Na verdadeira religião, Cristo significa também o seu Corpo Místico e a Sagrada Eucaristia. Assim, considerando o um e o múltiplo nos significados do que está contido na Sagrada Escritura, certas profecias que dizem o que certamente acontecerá, porque assim decidido por Deus, são profecias sobre a Igreja de Cristo, Católica e Apostólica, e sobre a Sagrada Eucaristia. O triunfo da Igreja, seu domínio entre os povos, é o domínio de Cristo, e o mesmo pode ser dito do triunfo da Sagrada Eucaristia, porque a verdadeira Igreja é essencialmente eucarística, por vontade divina.

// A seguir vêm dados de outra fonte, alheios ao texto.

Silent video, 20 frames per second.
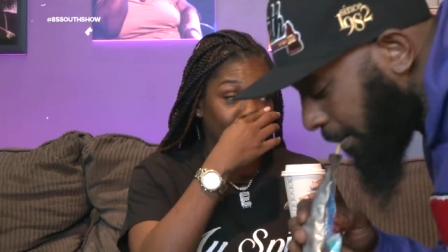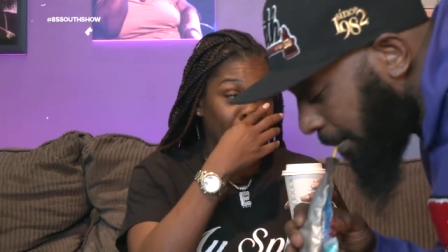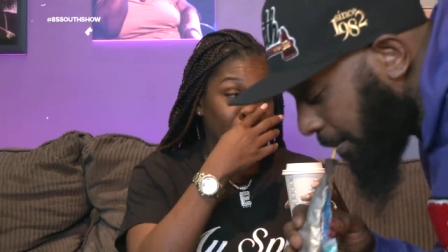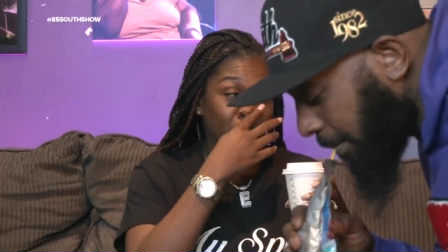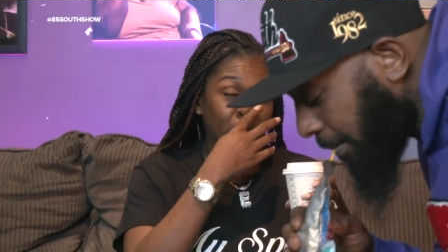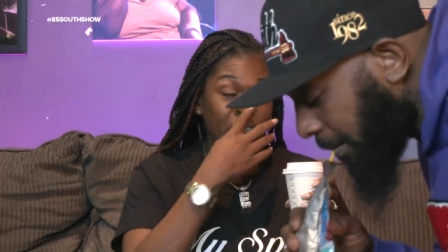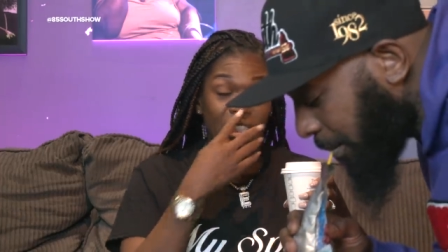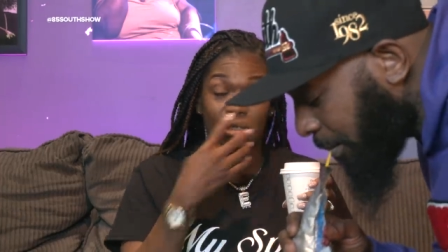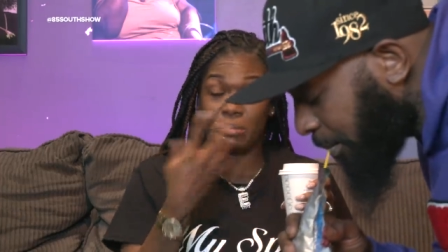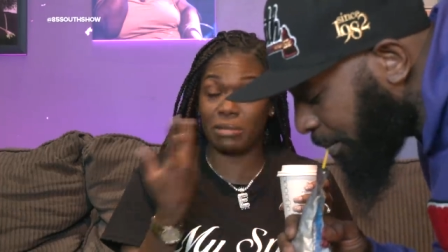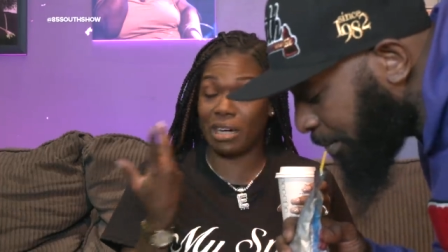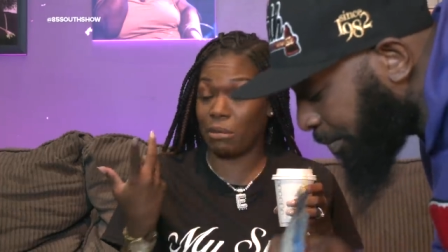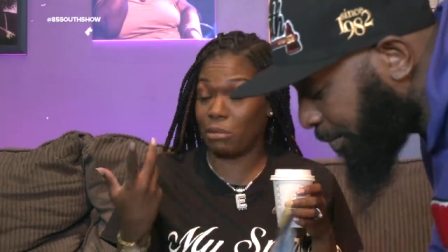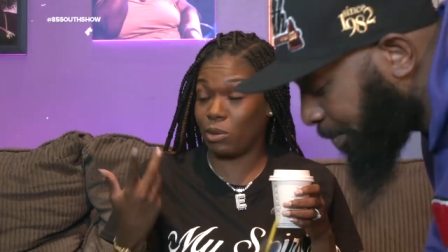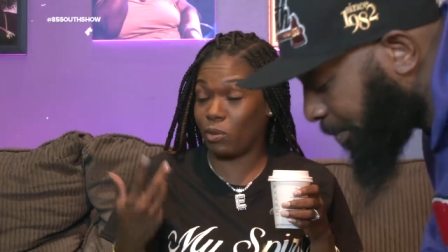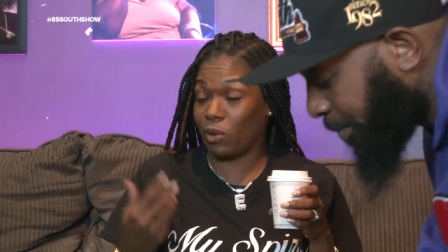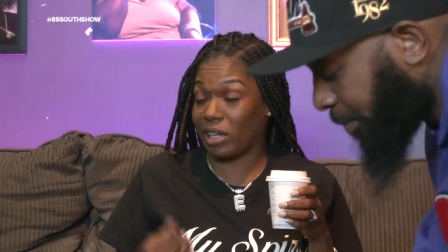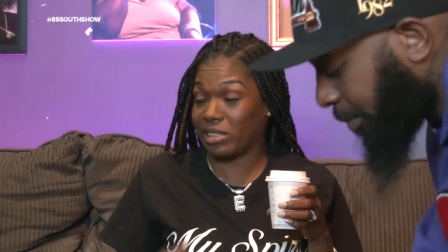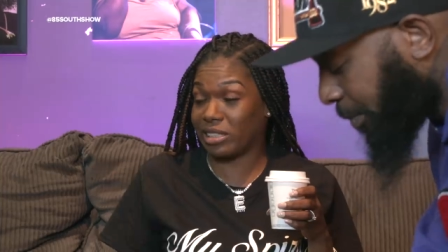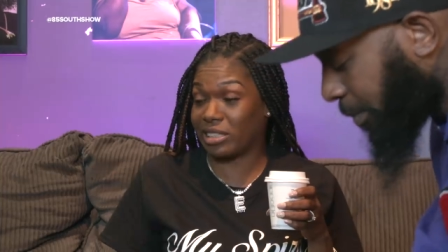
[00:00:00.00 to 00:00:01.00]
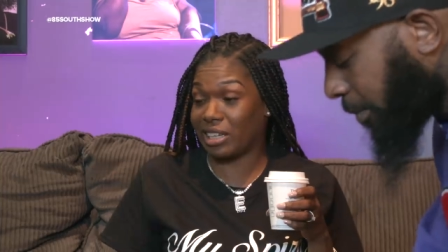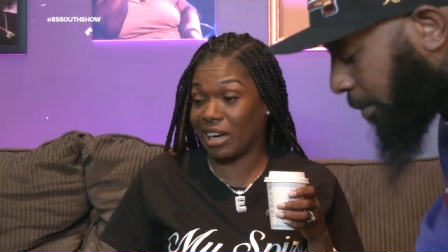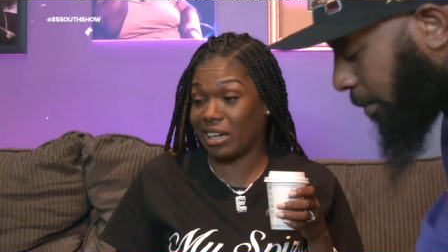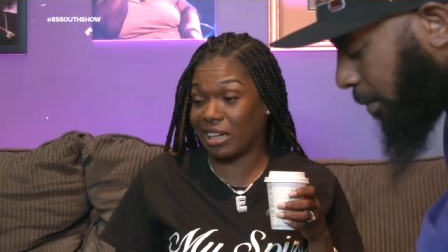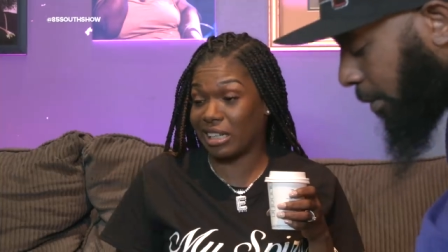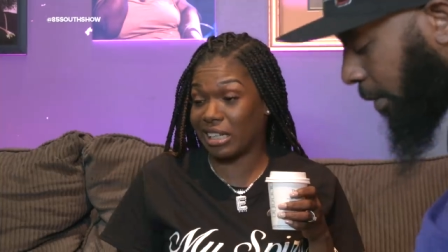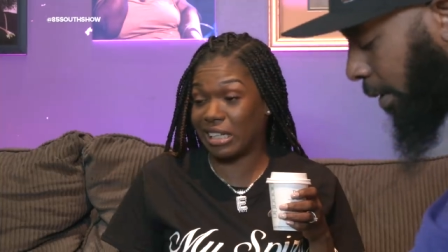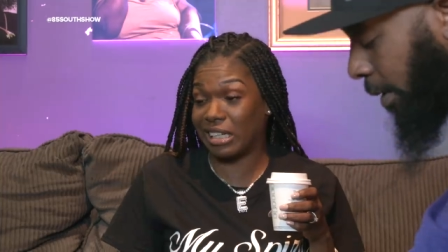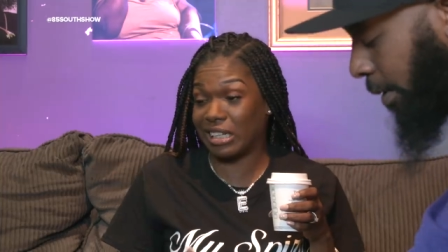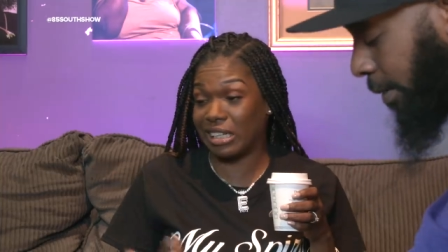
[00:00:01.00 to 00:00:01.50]
My husband got me watching all
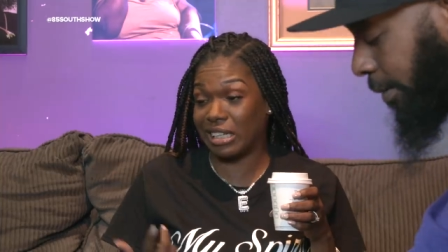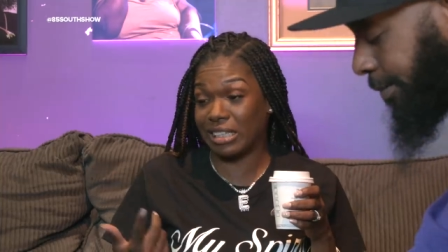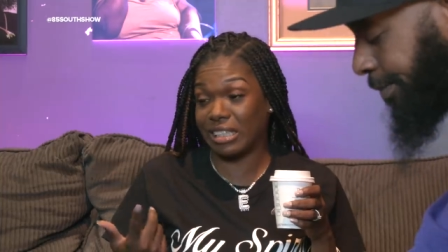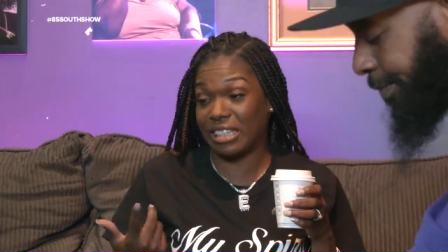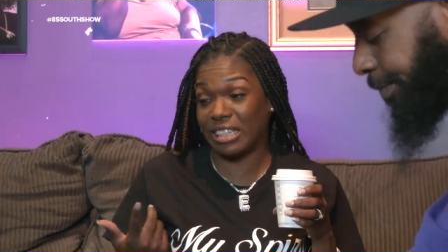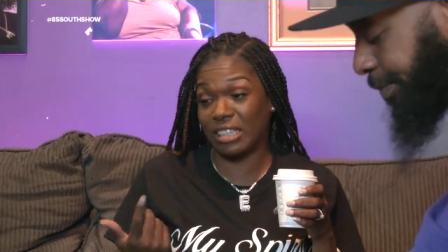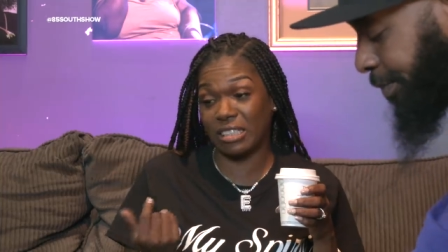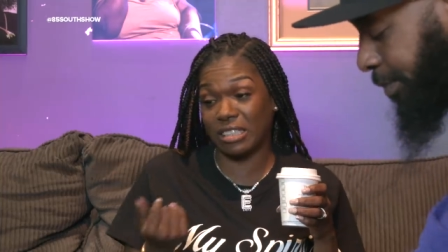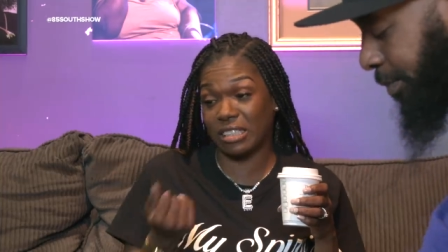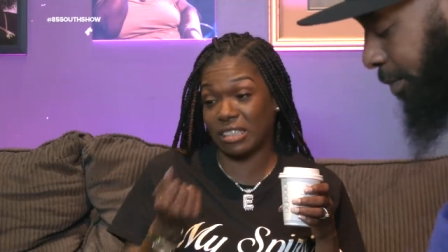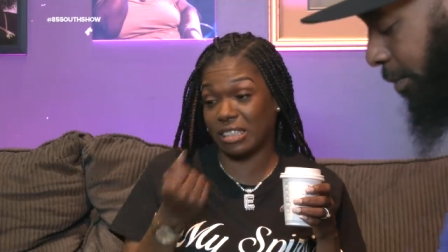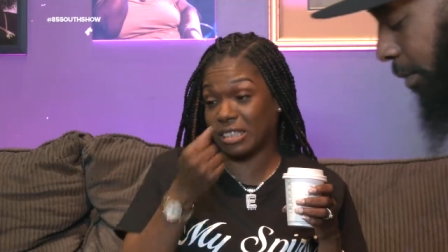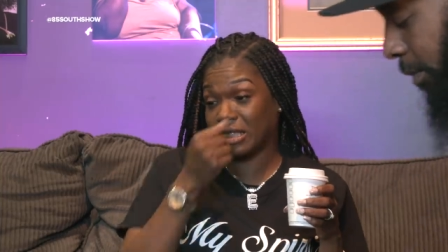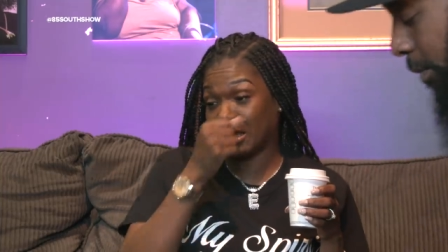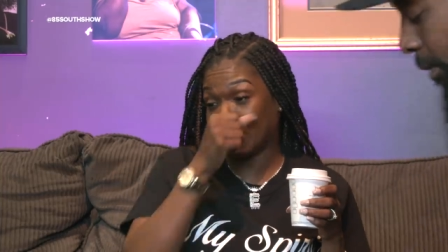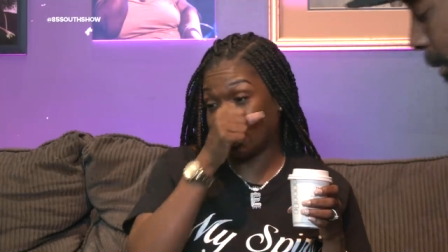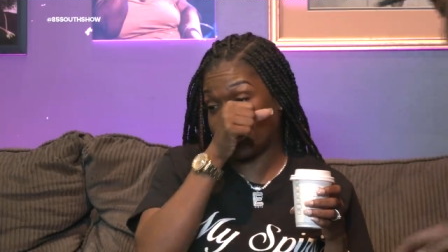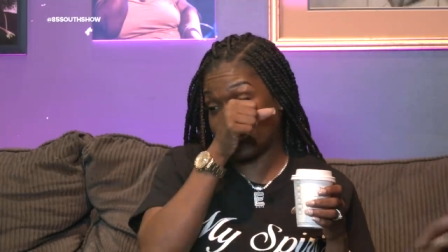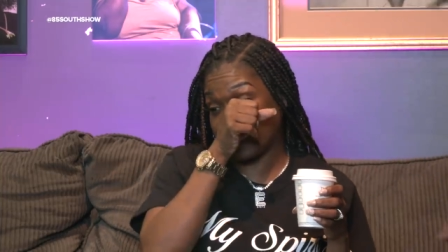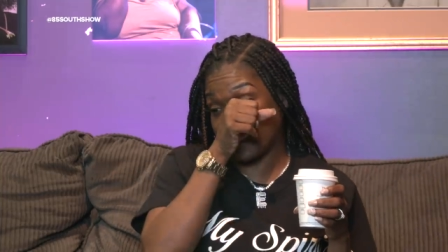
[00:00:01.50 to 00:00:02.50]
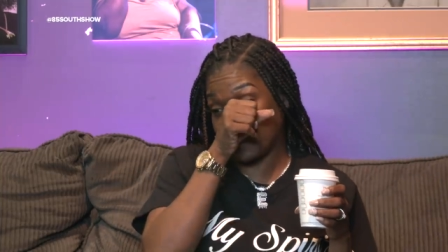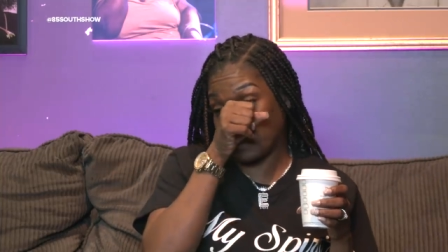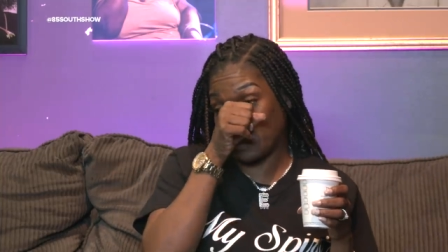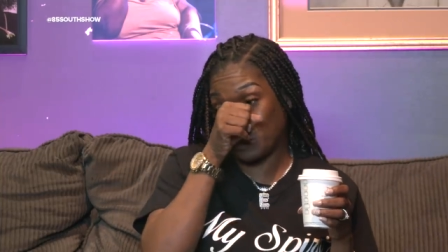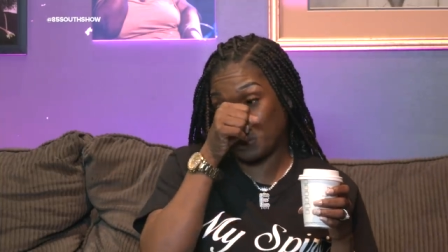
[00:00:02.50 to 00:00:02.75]
the killer, killer shit though.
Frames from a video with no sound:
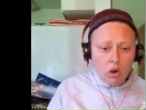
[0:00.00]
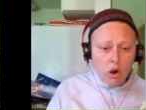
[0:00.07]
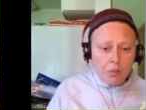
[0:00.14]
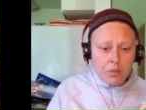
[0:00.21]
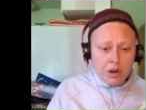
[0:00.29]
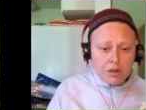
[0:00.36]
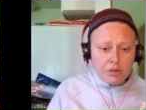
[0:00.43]

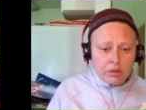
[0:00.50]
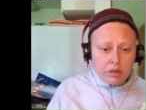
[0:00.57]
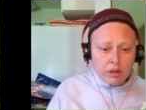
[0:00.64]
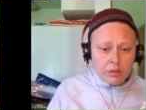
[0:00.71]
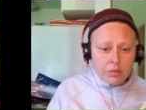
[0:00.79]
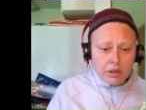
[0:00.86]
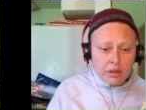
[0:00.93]
I'm going to do a
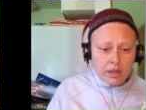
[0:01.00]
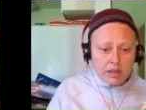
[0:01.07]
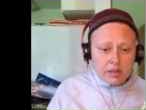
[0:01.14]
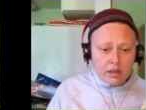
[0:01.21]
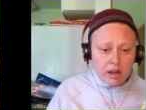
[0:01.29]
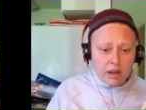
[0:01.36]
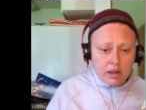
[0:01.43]
little bit
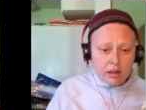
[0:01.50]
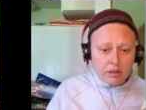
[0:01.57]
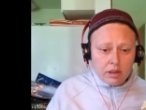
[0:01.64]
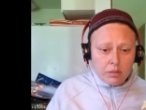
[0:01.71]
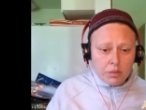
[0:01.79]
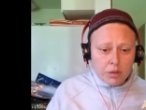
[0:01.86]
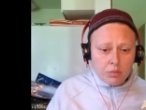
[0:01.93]
less talk and a
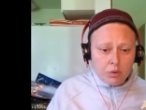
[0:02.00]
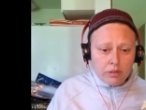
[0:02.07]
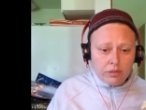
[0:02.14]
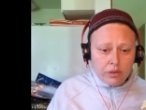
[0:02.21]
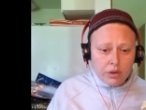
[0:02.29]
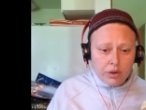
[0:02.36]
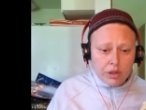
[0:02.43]
little bit more
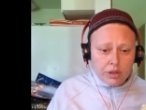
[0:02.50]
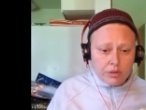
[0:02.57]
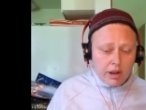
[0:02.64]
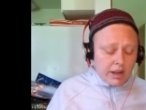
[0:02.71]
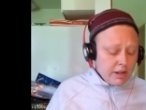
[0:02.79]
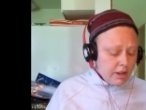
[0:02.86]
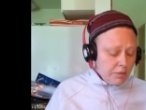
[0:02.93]
focus
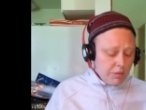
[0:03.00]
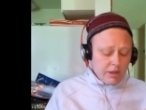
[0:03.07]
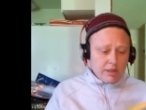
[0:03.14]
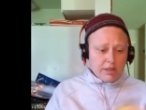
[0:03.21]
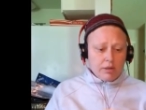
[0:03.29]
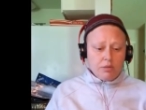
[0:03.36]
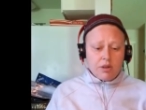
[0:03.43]
right now,
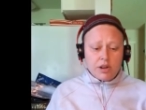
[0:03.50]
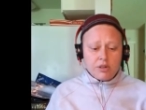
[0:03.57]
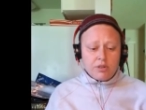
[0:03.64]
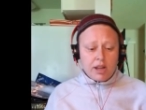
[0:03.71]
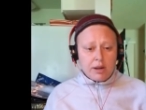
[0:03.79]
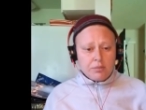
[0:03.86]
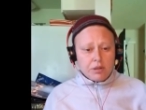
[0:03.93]
because I want to
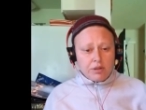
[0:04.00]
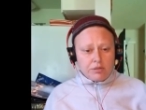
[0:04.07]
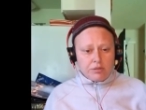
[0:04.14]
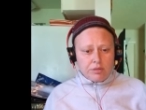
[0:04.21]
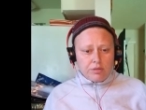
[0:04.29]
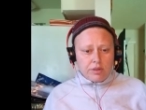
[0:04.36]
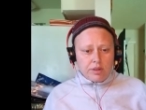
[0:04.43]
try to blow
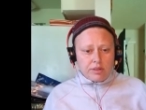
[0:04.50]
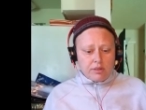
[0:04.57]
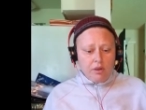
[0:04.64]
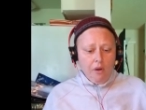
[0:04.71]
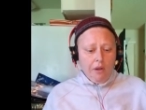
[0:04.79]
through this.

Os inimigos de Cristo são inimigos da Igreja e vice-versa. O destino dos inimigos da Igreja Una, esposa de Cristo, é a ruína, o perecimento, porque ele é o Deus dos exércitos, o guerreiro invencível. Como diz o salmo: “só ele faz maravilhas”. Fez e fará maravilhas para sua Igreja, enchendo-a de novo e de novo com os seus dons, permanecendo com ela conforme prometeu. Cristo é o Verbo Eterno encarnado, Unidade Absoluta com o Pai e o Espírito Santo, e sua verdadeira Igreja, essencialmente eucarística e mariana, jamais perecerá, mesmo nas épocas de enxurradas de joio, mesmo nos dias de grandes tempestades.